The Aggregate component groups together multiple input rows into a single output row. Input columns can be added to the groupings or have an aggregation applied to them.
Default output names are chosen by combining the source column name and the aggregation type. If they are not appropriate, consider using a Rename component immediately after the Aggregate component to choose more appropriate names.
Properties
Name
= string
A human-readable name for the component.
Groupings
= dual listbox
Select one or more columns from the source table that will form the groupings. The output flow will contain one row for each distinct combination of values within the grouping columns.
Aggregations
= column editor
Select the input (source) column for the summary function.
Grouping Type
= drop-down
Select one of the following methods for grouping rows:
- GROUP_BY: Groups rows with the same group-by-item expressions and computes aggregate functions for the resulting group. A Snowflake GROUP_BY expression can be a column name, a number referencing a position in the SELECT list, or a general expression.
- GROUP_BY_CUBE: The Snowflake GROUP_BY_CUBE clause is an extension of the GROUP_BY clause similar to GROUP_BY_ROLLUP. In addition to producing all the rows of a GROUP_BY_ROLLUP, GROUP_BY_CUBE adds all the "cross-tabulations" rows. Subtotal rows are rows that further aggregate, whose values are derived by computing the same aggregate functions that were used to produce the grouped rows.

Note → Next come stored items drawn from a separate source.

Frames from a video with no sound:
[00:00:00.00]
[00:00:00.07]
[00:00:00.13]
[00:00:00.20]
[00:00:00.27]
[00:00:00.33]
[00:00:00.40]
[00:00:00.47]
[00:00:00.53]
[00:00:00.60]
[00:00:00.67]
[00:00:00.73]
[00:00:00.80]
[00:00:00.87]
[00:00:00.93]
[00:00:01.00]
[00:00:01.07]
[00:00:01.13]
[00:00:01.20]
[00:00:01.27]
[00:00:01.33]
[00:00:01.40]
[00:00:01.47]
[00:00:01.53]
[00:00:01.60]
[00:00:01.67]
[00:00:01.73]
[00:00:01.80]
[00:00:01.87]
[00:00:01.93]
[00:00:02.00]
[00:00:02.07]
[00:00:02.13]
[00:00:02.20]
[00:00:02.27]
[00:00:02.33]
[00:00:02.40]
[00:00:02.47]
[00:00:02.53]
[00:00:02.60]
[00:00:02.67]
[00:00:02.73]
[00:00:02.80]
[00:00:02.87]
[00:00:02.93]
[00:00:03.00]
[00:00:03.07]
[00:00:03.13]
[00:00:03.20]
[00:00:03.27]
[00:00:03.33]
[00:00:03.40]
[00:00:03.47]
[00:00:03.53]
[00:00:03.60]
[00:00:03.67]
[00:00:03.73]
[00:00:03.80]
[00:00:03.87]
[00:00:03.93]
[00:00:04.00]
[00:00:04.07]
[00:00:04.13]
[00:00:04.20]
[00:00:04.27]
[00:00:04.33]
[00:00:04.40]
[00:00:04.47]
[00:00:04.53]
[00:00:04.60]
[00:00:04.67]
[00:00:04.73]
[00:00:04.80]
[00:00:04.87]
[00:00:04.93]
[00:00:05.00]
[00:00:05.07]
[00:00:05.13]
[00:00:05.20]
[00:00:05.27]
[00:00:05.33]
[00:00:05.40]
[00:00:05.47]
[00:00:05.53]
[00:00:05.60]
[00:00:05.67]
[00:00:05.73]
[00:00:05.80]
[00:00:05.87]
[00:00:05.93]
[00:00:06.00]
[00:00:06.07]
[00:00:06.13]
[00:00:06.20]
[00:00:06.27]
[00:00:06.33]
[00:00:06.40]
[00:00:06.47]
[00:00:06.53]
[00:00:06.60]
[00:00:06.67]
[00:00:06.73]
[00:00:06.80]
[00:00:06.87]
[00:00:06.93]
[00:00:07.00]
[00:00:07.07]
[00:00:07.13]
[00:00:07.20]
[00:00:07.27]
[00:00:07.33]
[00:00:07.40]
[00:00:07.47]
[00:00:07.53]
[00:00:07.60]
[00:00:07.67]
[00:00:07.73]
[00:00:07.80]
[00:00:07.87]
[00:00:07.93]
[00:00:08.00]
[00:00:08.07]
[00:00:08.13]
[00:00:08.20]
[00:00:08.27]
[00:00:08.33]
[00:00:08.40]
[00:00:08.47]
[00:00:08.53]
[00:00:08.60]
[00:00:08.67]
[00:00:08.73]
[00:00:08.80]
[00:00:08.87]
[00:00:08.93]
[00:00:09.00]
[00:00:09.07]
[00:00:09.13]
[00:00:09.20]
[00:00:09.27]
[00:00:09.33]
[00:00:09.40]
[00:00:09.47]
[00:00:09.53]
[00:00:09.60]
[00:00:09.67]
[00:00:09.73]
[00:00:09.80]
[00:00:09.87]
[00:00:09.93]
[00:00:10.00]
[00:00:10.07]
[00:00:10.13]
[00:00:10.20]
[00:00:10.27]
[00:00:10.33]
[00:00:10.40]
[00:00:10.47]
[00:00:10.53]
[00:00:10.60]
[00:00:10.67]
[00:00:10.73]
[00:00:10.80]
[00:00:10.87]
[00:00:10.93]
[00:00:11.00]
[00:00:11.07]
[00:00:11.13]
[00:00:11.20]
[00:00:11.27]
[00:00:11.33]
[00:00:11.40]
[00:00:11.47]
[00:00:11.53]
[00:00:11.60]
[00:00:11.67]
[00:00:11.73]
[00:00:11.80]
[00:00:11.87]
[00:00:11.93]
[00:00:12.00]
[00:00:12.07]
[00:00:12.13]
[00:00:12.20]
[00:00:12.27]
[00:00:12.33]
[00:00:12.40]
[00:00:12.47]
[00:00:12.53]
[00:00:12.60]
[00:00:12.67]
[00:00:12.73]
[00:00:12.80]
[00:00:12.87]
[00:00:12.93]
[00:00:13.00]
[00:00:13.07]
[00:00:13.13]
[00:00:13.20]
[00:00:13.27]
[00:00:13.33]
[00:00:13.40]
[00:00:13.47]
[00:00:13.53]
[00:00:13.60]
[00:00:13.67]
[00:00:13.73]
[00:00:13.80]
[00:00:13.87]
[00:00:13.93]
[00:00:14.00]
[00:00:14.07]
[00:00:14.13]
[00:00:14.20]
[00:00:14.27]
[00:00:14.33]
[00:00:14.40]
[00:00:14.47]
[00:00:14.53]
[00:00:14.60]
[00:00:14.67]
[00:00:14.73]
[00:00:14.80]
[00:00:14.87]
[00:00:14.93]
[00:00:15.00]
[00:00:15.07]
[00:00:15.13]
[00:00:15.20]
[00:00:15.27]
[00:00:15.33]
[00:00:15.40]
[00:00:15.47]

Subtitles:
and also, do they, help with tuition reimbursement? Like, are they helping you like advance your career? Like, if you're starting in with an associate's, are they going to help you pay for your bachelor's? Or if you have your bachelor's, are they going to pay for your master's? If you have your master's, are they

- GROUP_BY_GROUPING_SETS: A Snowflake GROUP_BY_GROUPING_SETS clause is a powerful extension of the GROUP_BY clause that allows computing multiple group-by clauses in a single statement. The group set is a set of dimension columns.
- GROUP_BY_ROLLUP: A Snowflake GROUP_BY_ROLLUP clause is an extension of the GROUP_BY clause that produces subtotal rows (in addition to the grouped rows). Subtotal rows are rows that further aggregate, whose values are derived by computing the same aggregate functions that were used to produce the grouped rows.